Walmart, Walgreens and CVS, Jones said, have also reached a global settlement in excess of $12 billion, from which Isle of Wight can expect to receive almost $300,000 over “some period of time.”
“What we’re going to receive from the distributors and Janssen,” Jones said, referring to Johnson & Johnson’s Belgium-based pharmaceutical subsidiary, even without the Opioid Abatement Authority funding or pending shares of settlements with other opioid-makers, “is $416,000 over 18 years.”
“It’s money that we need to be thinking about and setting up a process of how this is going to be spent, because it needs to be spent on abatement,” Jones said. “What can this board put it towards that has, for lack of a better term, the biggest bang for your buck.”
What are the spending options?
One option is to give the money to the Western Tidewater Community Services Board, a regional organization that, according to its website, provides a single point of entry for access to mental health services, developmental disabilities support and substance abuse services for Isle of Wight and Southampton counties and the cities of Suffolk and Franklin.
Supervisor William McCarty, however, isn’t in favor of that option.
“They don’t have a very good track record of doing some things; I don’t mind going on record and saying that,” McCarty said.
“There are students that are on opioids in our county,” McCarty said, proposing that Isle of Wight “come up with something cutting-edge … even if it required a little bit more money.”
“To be quite honest, when you think of this little bit of money over this period of time, it’s not a whole lot,” McCarty added. “It’s a big deal in our community.

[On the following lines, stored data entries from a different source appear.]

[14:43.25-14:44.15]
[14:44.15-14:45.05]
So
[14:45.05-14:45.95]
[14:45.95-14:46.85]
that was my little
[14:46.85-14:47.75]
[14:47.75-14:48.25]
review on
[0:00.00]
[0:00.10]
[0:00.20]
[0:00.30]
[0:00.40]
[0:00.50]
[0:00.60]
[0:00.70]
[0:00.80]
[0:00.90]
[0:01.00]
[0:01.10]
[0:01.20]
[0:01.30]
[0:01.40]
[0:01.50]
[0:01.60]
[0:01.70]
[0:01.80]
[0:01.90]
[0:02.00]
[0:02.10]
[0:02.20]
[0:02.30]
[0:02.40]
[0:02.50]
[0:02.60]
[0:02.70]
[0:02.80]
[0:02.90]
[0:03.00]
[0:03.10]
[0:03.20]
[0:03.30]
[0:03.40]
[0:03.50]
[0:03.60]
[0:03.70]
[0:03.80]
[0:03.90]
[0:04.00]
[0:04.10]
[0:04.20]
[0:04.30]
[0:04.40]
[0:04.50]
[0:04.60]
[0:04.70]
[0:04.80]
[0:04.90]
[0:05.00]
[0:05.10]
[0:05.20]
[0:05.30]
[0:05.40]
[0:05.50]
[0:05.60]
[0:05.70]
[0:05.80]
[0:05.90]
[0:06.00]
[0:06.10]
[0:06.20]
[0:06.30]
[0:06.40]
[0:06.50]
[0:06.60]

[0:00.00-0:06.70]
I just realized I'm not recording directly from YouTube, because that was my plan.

We can’t run from it. We can’t just leave it to the Sheriff’s Department or CSB’s failing policies to be able to embrace it. Something’s got to be done; something’s got to be changed.”
Isle of Wight already partners with Suffolk to fund a regional “drug court,” which moves nonviolent offenses committed by addicted people to a separate docket from regular criminal court. Chief Judge Carl Eason Jr. estimated to the Suffolk News-Herald in 2021 that around 70% of cases coming through the Fifth Judicial Circuit – which encompasses Isle of Wight, Suffolk, Franklin and Southampton – involve drugs, even if they aren’t directly connected to a drug-related crime.

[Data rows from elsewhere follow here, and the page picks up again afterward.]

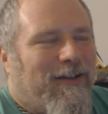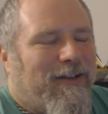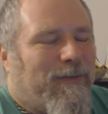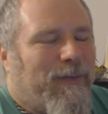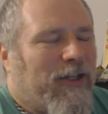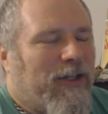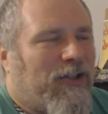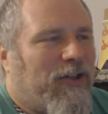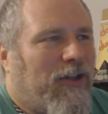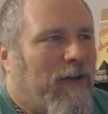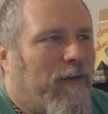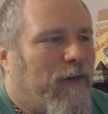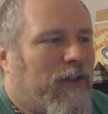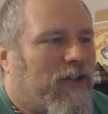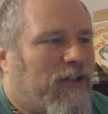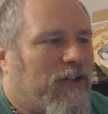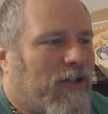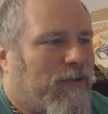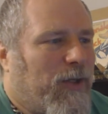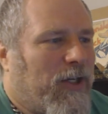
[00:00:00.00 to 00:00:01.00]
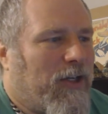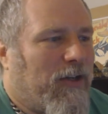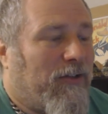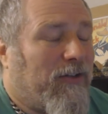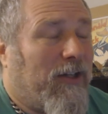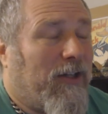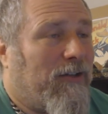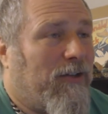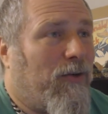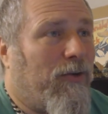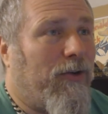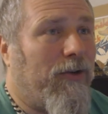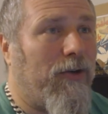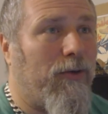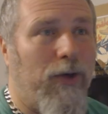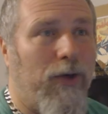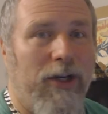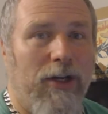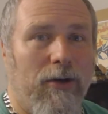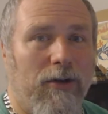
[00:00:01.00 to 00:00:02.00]
especially if it's just because they don't
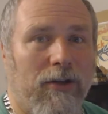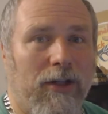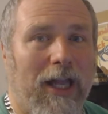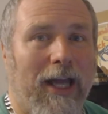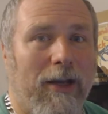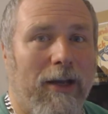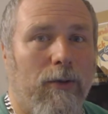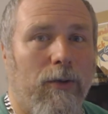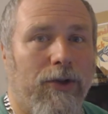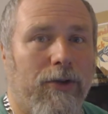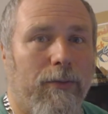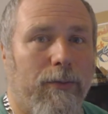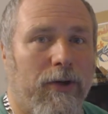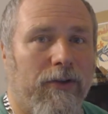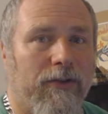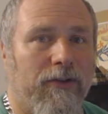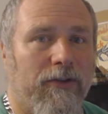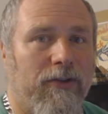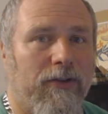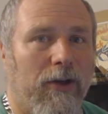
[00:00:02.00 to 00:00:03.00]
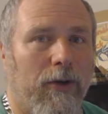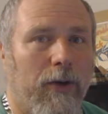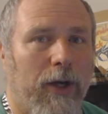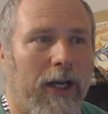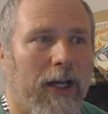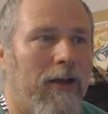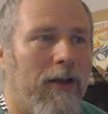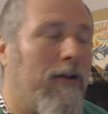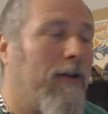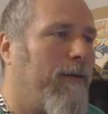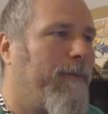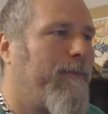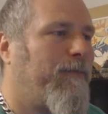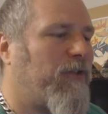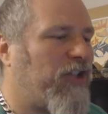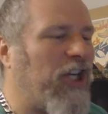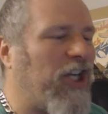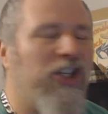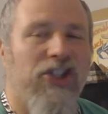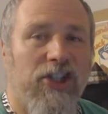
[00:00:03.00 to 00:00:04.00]
agree or like what the person's doing.
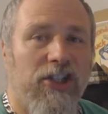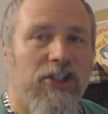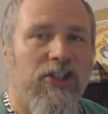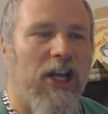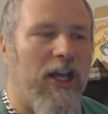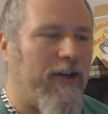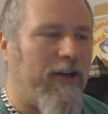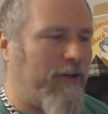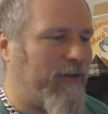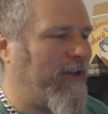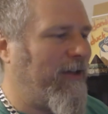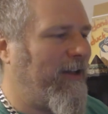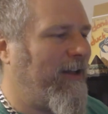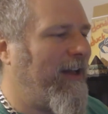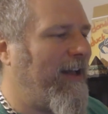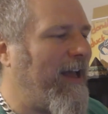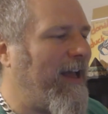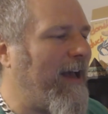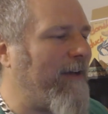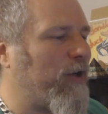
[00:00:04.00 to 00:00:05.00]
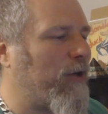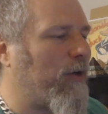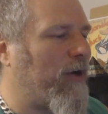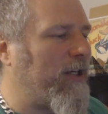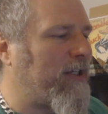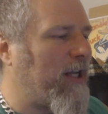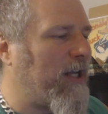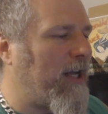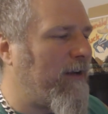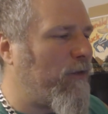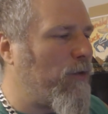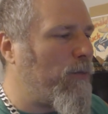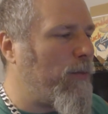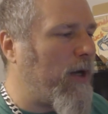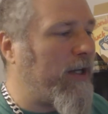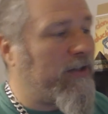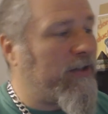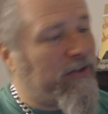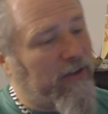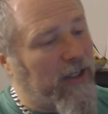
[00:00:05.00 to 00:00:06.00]
Change the channel. Have a great day,
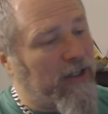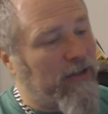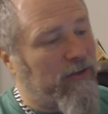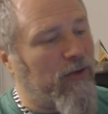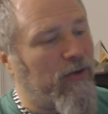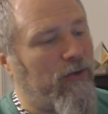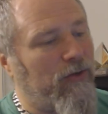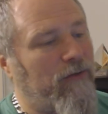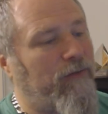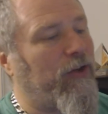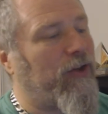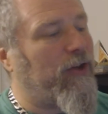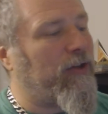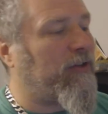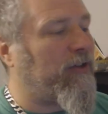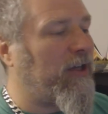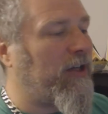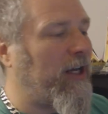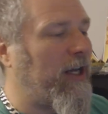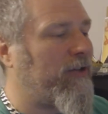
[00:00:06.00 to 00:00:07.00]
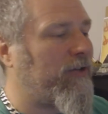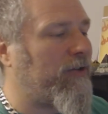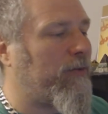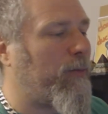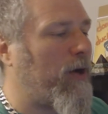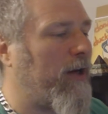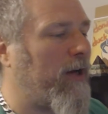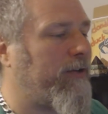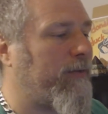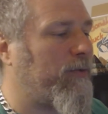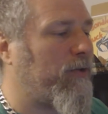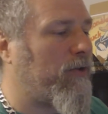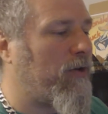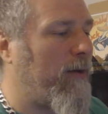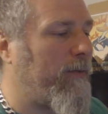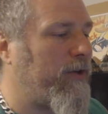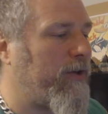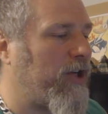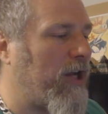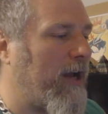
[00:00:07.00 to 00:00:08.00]
everybody. Stay tuned for the today's surprise
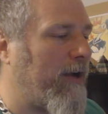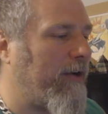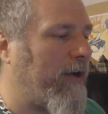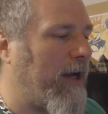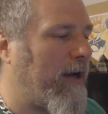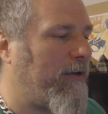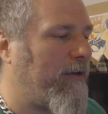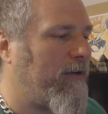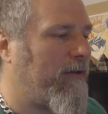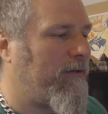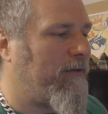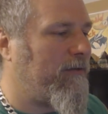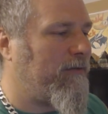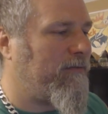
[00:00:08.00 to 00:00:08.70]
subscriber shout-out.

In December of that year, the Fifth Circuit reestablished its drug court. According to the News-Herald, a drug court had previously served Suffolk from about 2004 to 2008 but ended due to lack of funding. Roughly three years ago, public defender Elisabeth Culpepper proposed the idea of restarting Suffolk’s drug court. In 2020, the state’s Drug Treatment Court Advisory Committee gave the drug court its unanimous approval.

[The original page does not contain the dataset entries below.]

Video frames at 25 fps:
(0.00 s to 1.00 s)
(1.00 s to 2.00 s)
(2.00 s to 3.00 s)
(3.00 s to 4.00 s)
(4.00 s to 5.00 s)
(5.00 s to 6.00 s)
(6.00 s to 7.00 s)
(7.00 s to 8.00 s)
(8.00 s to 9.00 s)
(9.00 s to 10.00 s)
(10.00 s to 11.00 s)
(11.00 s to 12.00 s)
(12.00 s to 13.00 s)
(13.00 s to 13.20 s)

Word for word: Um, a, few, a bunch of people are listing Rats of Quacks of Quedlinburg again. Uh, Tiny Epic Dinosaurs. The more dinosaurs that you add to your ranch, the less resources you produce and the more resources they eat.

Since Isle of Wight already funds the drug court, the county would need to come up with some type of expansion or new angle to meet the gold standard requirement that its opioid settlement money not replace local funding of an existing program.
Jones estimated Isle of Wight’s drug court currently has about 16 participants.
Drug courts were initially formed to keep people off of drugs, Jones said, but “drug court’s position now is keeping people alive long enough to get them off of drugs, because that’s how bad this is.”
Supervisor Dick Grice urged the board to include the Western Tidewater Free Clinic in its discussions. The county already contributes some funding to the clinic, which, according to its website, provides uninsured and underinsured Western Tidewater residents with medical, dental, vision, mental health and pharmacy services.